== DATA ==
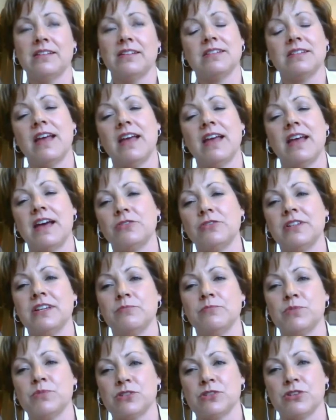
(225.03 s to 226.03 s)
to not only
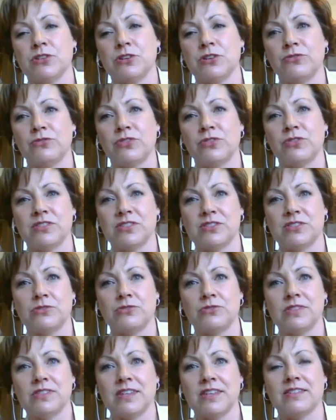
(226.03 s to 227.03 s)
observe the
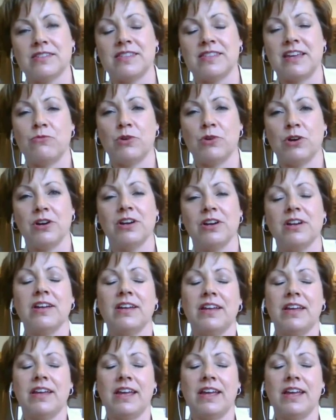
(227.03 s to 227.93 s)
students as they were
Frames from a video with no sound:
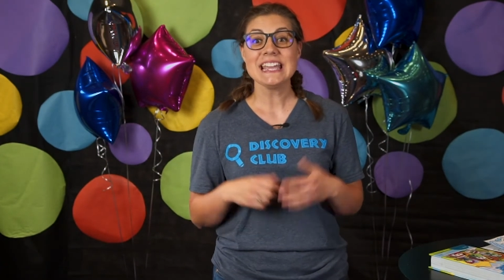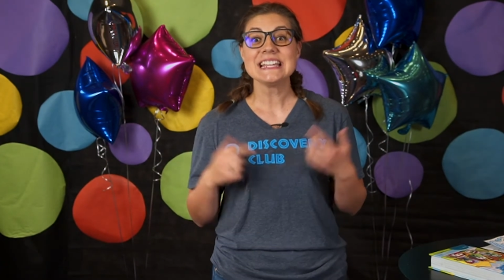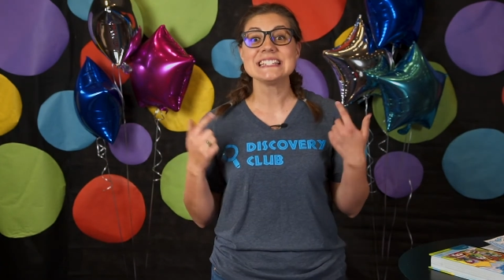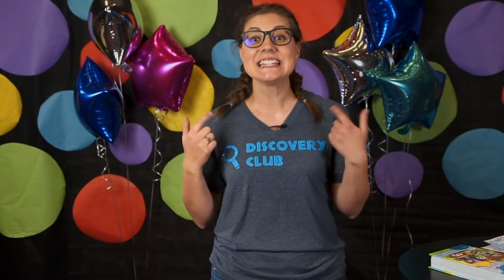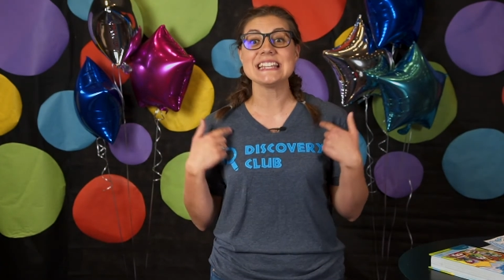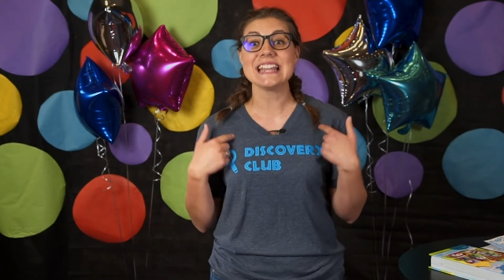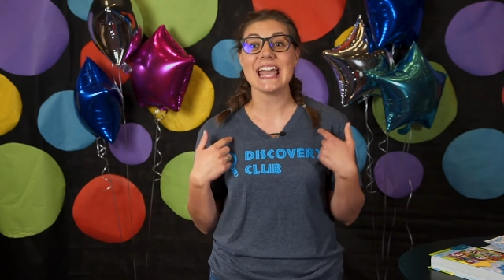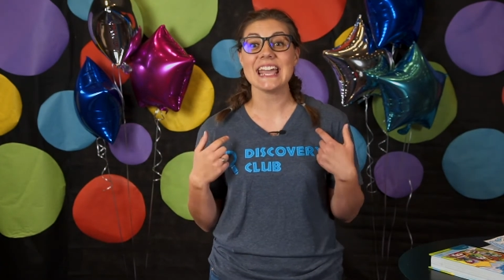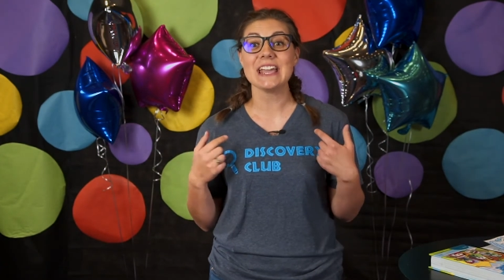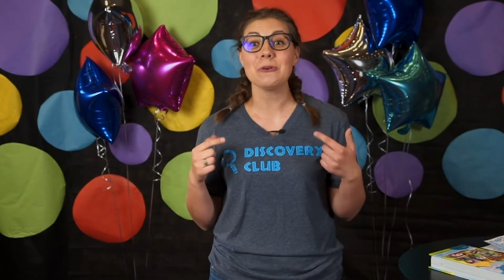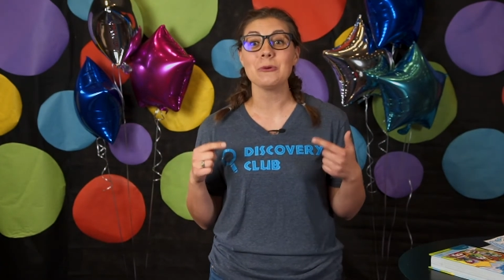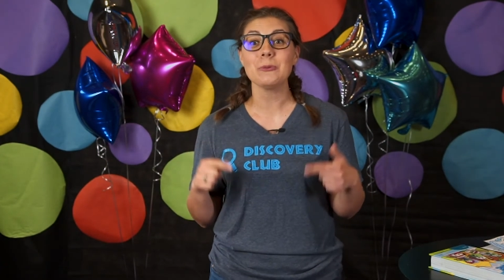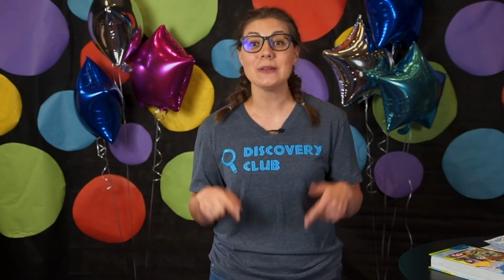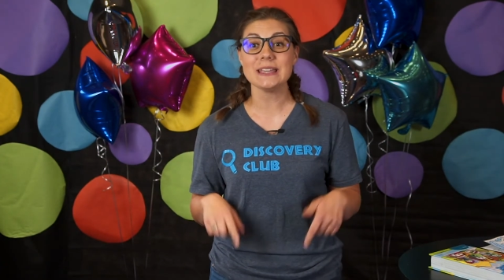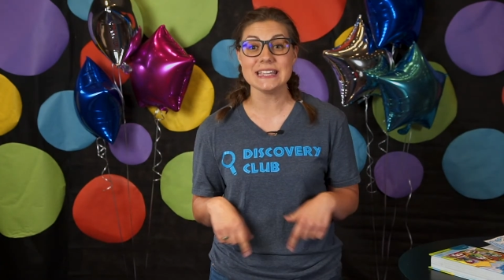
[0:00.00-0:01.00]
Today,
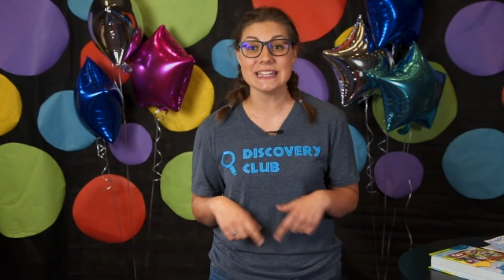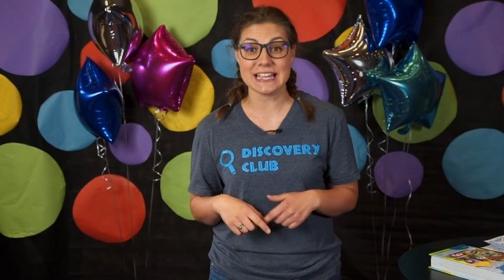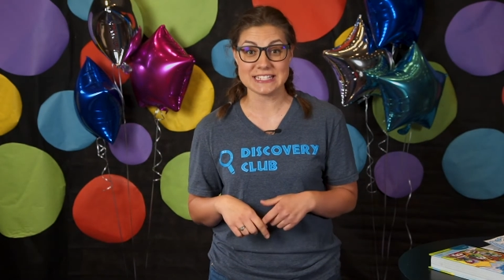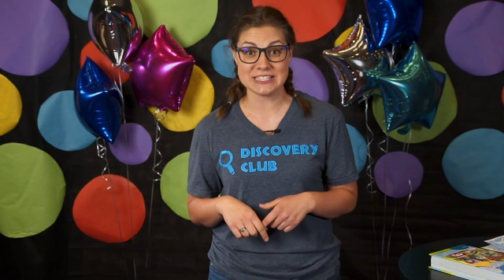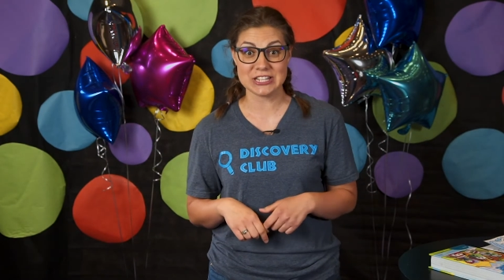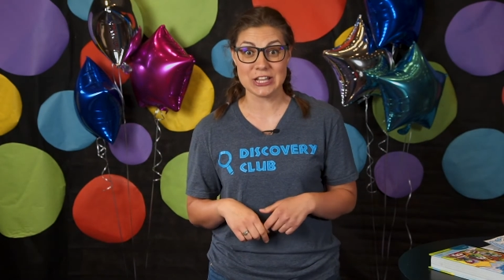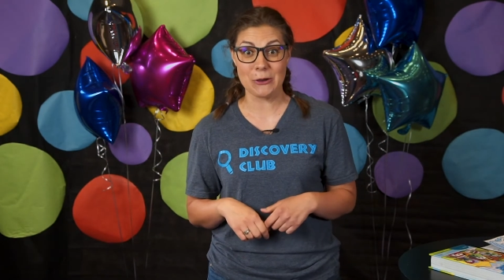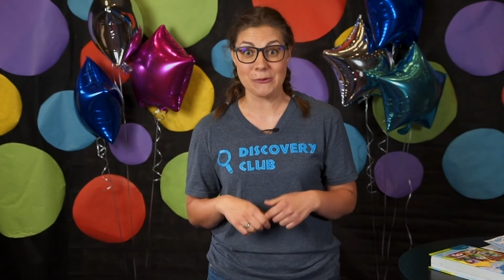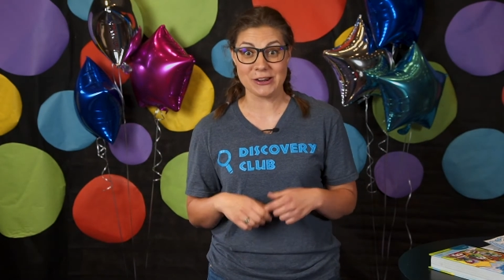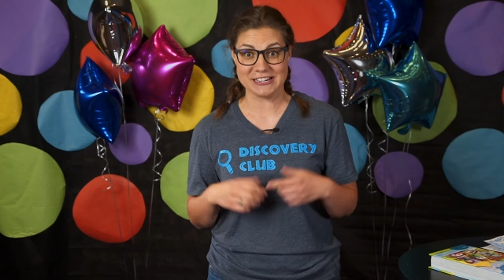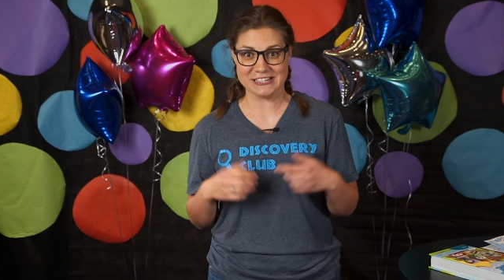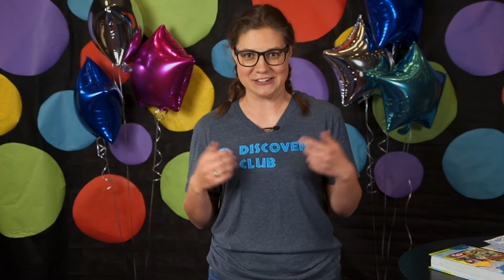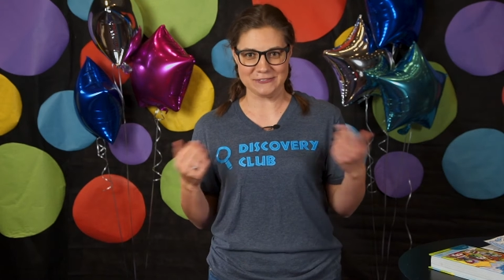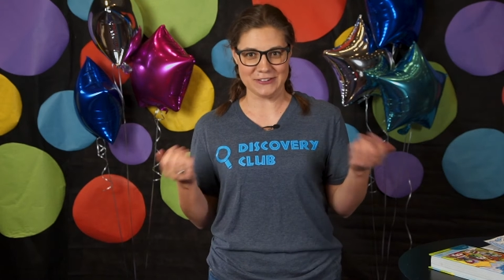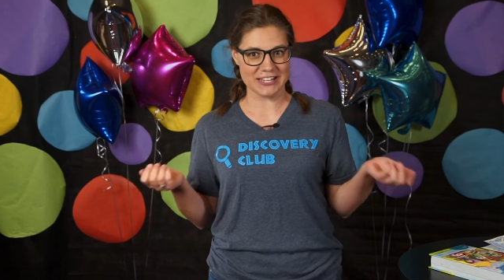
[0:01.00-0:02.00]
we get to go on
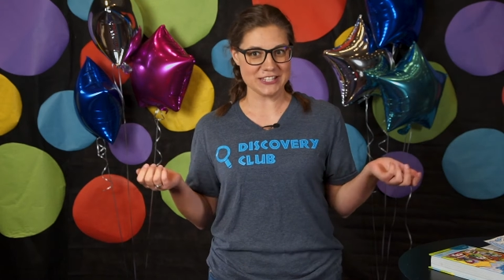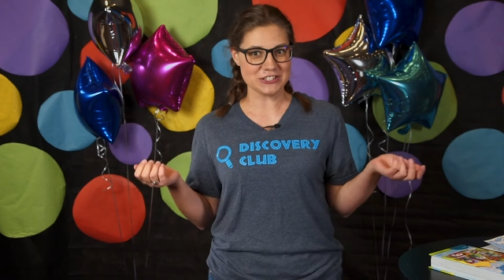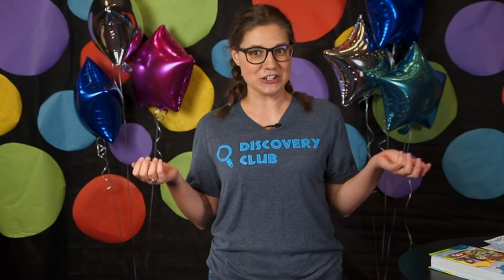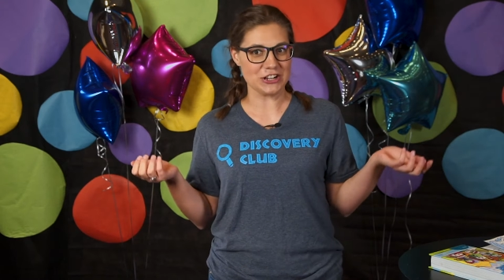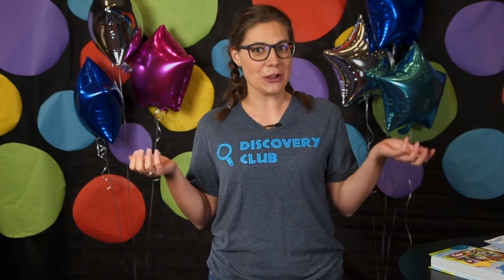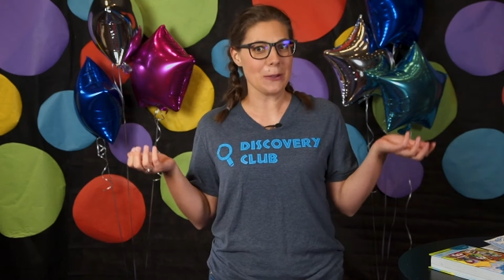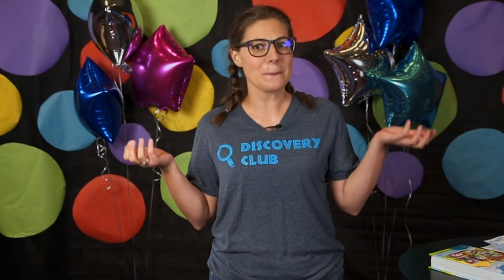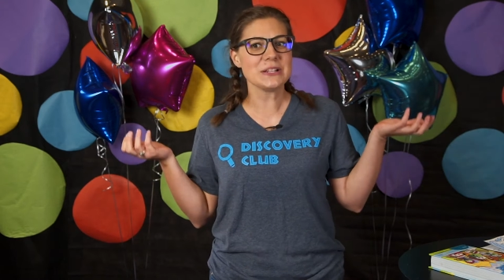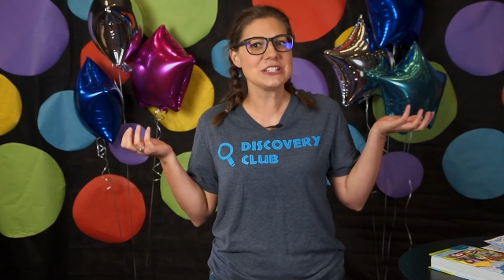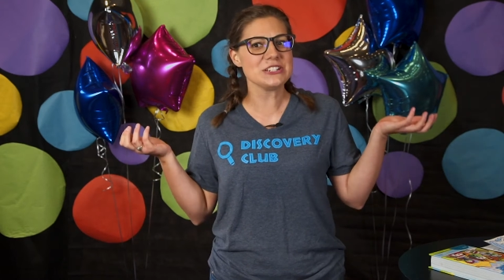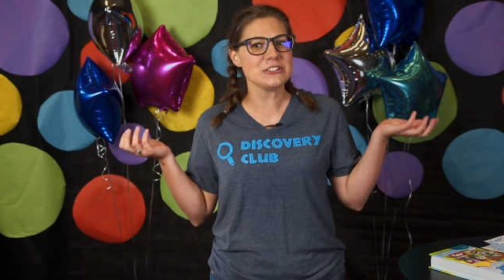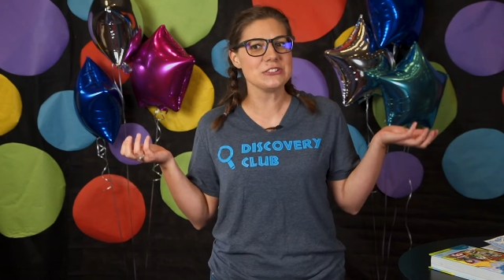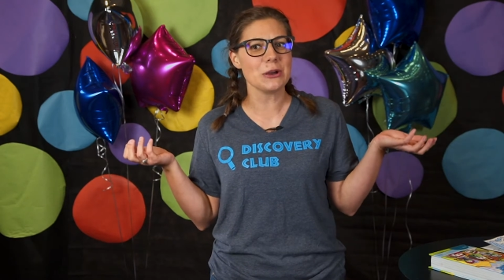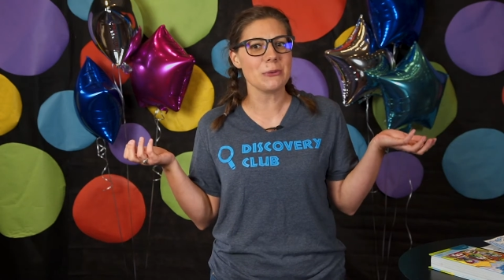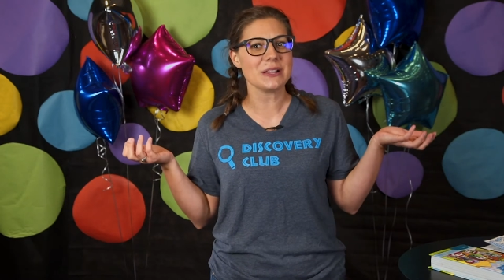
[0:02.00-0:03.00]
an adventure. But do
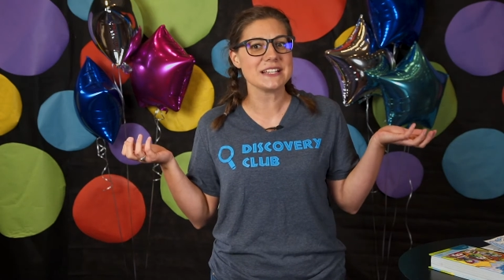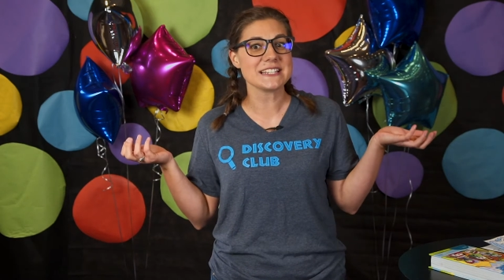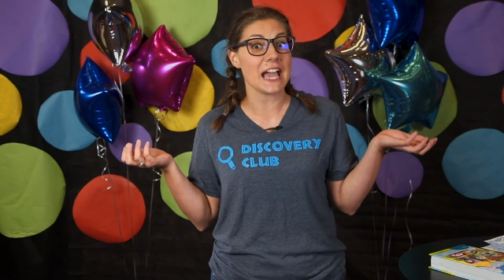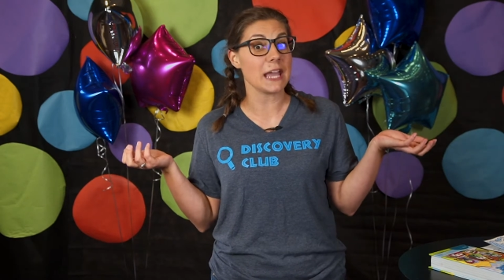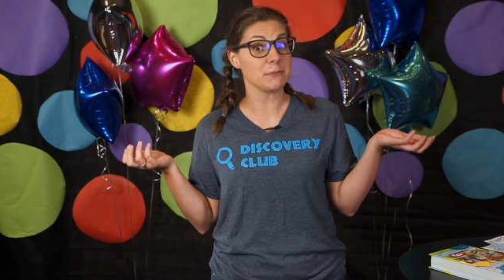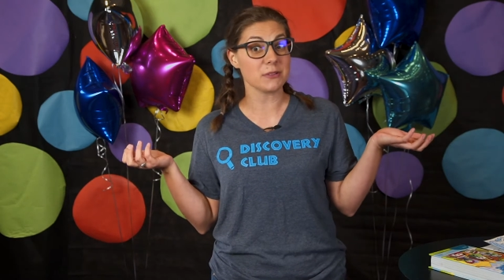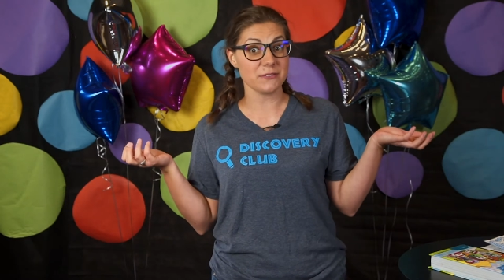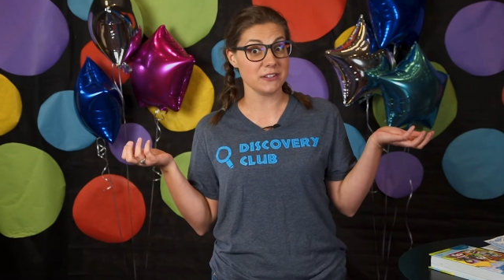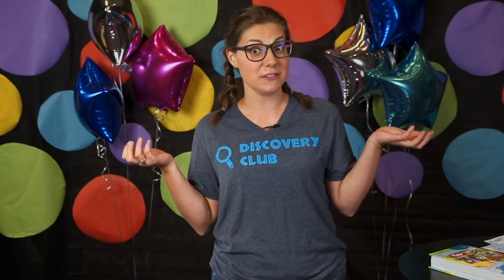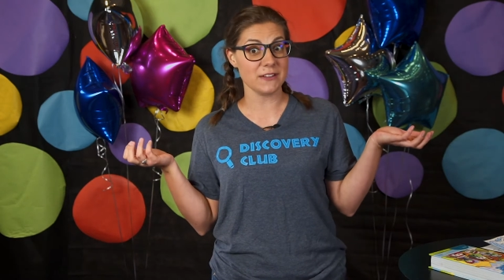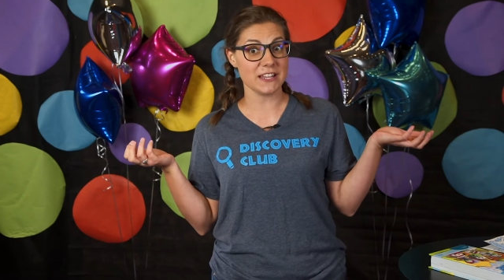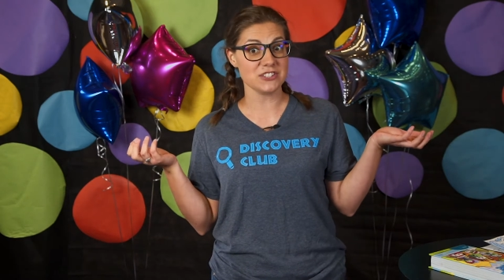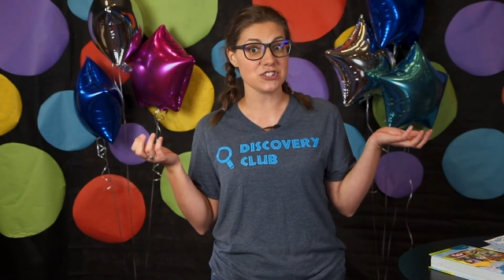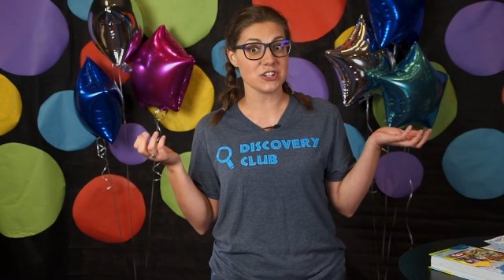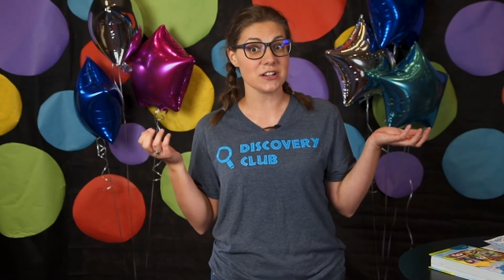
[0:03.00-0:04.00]
you know what type of
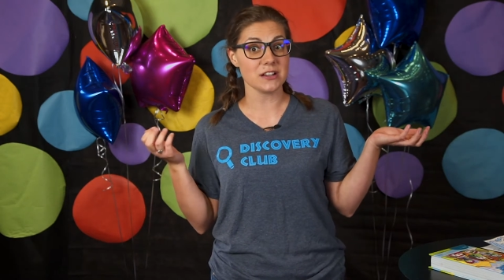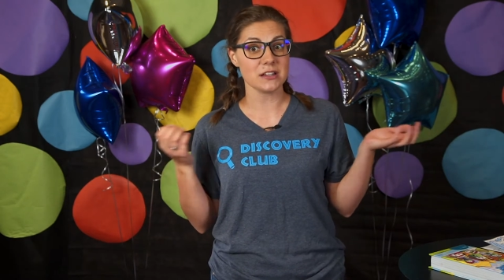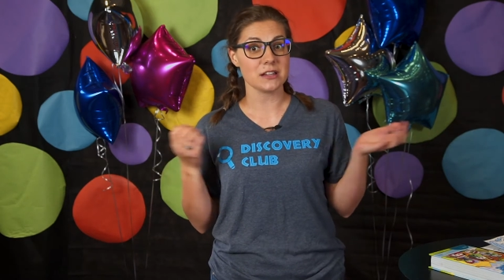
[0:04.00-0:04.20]
adventure?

== PROBLEM STATEMENT ==
Copy the lines exactly. Start at the line with "(227.03 s to 227.93 s)", end at the last line above, include both, and omit all pictures.

== TASK OUTPUT ==
(227.03 s to 227.93 s)
students as they were
Frames from a video with no sound:
[0:00.00-0:01.00]
Today,
[0:01.00-0:02.00]
we get to go on
[0:02.00-0:03.00]
an adventure. But do
[0:03.00-0:04.00]
you know what type of
[0:04.00-0:04.20]
adventure?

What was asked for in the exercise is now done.